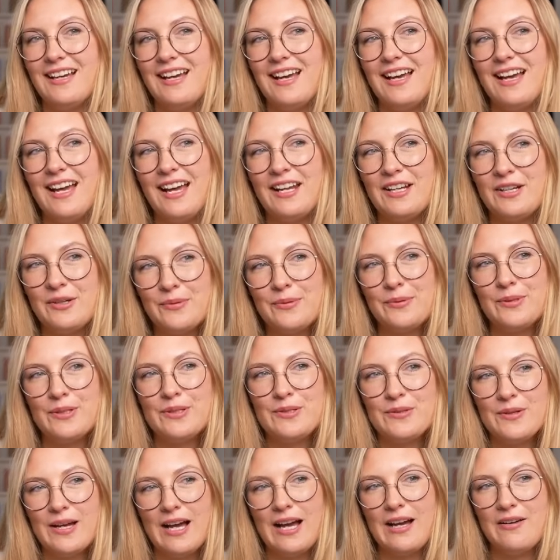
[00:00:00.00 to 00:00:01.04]
And in order
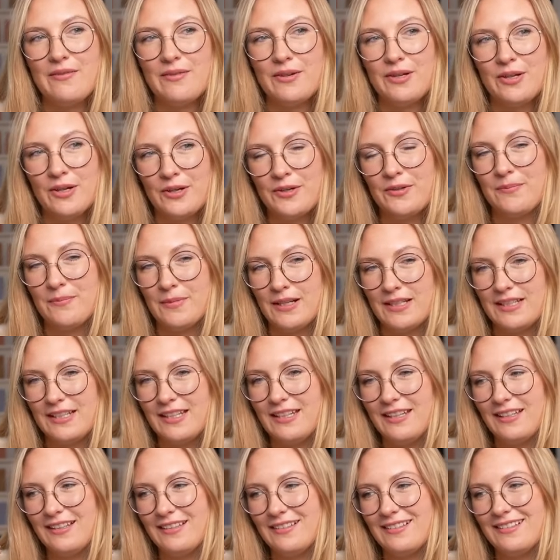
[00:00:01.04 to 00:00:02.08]
to have a lot of
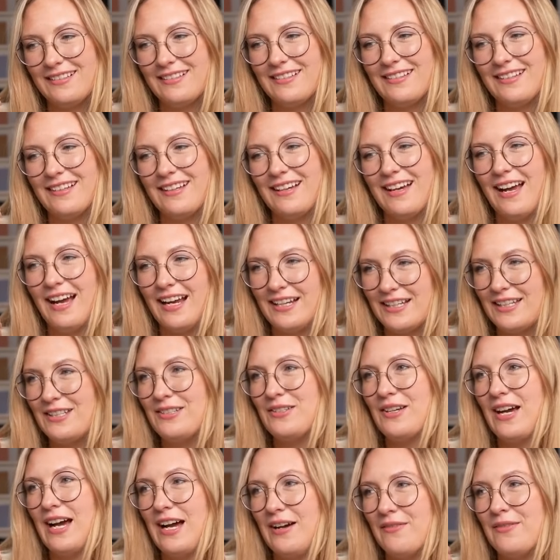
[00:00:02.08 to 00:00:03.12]
money, I need
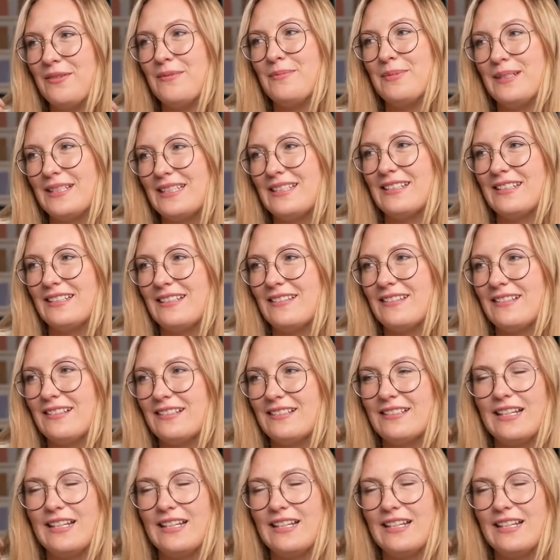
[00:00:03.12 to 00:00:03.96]
to have a business.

■ ■ ■ ■

Problem to work on
The expected response is every entry above, repeated exactly, pictures removed.

Answer section
[00:00:00.00 to 00:00:01.04]
And in order
[00:00:01.04 to 00:00:02.08]
to have a lot of
[00:00:02.08 to 00:00:03.12]
money, I need
[00:00:03.12 to 00:00:03.96]
to have a business.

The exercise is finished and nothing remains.